Musk, yang memiliki 100,6 juta pengikut di Twitter, mengatakan bot menjadi masalah bagi pengiklan yang memasang promosi di platform itu berdasarkan jumlah orang yang ingin dijangkau.
Twitter telah lama mengungkapkan bahwa mereka memiliki "jumlah akun palsu atau spam" tetapi memperkirakan bahwa mereka terdiri kurang dari 5 persen dari lebih 200 juta pengguna aktif hariannya.
Apa efek pembatalan perjanjian?
Para pengamat mengatakan Musk tidak dapat secara sepihak menunda kesepakatan. Jika demikian, ayah dari 10 anak itu bisa dikenakan 'biaya perpisahan' senilai US$1 miliar (Rp14,6 triliun).
Twitter juga bisa menuntut untuk memaksanya menyelesaikan akuisisi dengan persyaratan yang disepakati.
Bret Taylor, ketua dewan direksi Twitter, menanggapi surat Musk dengan menyebut pihaknya siap untuk menyelesaikan kesepakatan dan bersiap mengajukan tuntutan.
"Dewan Twitter berkomitmen menyelesaikan transaksi pada harga dan persyaratan yang disepakati dengan Elon Musk, dan berencana mengambil tindakan hukum untuk menegakkan perjanjian merger," kicau dia.

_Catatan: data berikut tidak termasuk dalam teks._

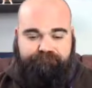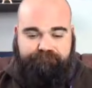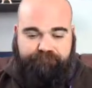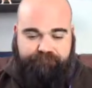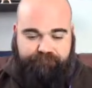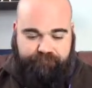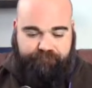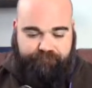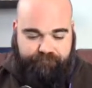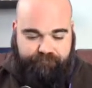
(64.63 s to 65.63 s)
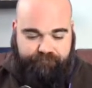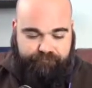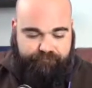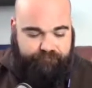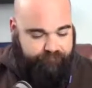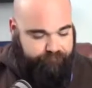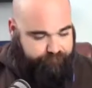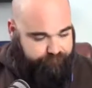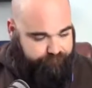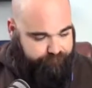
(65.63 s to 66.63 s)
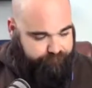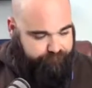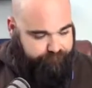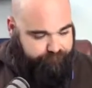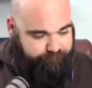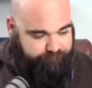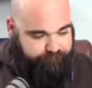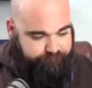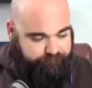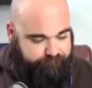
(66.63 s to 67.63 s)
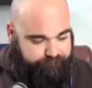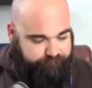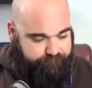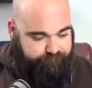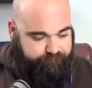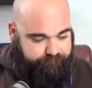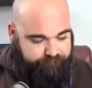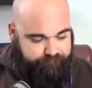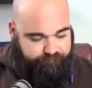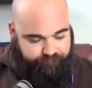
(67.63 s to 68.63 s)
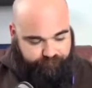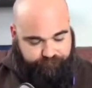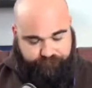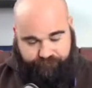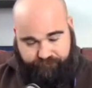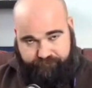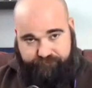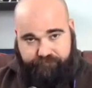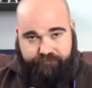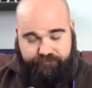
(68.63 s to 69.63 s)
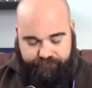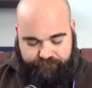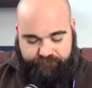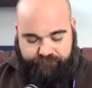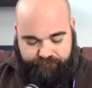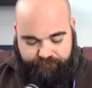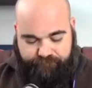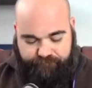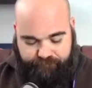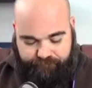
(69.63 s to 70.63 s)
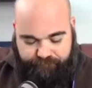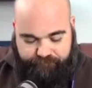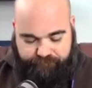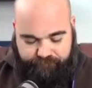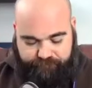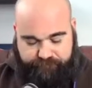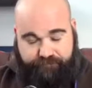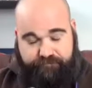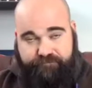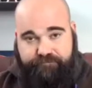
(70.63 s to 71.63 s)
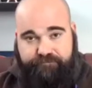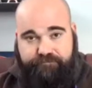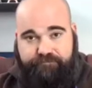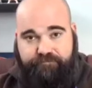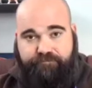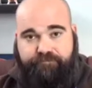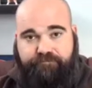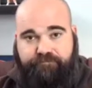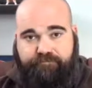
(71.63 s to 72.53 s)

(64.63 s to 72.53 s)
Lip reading: (silent)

"Kami yakin akan menang," lanjutnya. CEO Twitter Parag Agrawal me-retweet kicauan Taylor itu.
Namun demikian, Musk bisa keluar dari perjanjian penjualan Twitter jika Twitter menyebabkan "efek merugikan secara material", yang didefinisikan sebagai perubahan yang berdampak negatif terhadap bisnis atau kondisi keuangan Twitter.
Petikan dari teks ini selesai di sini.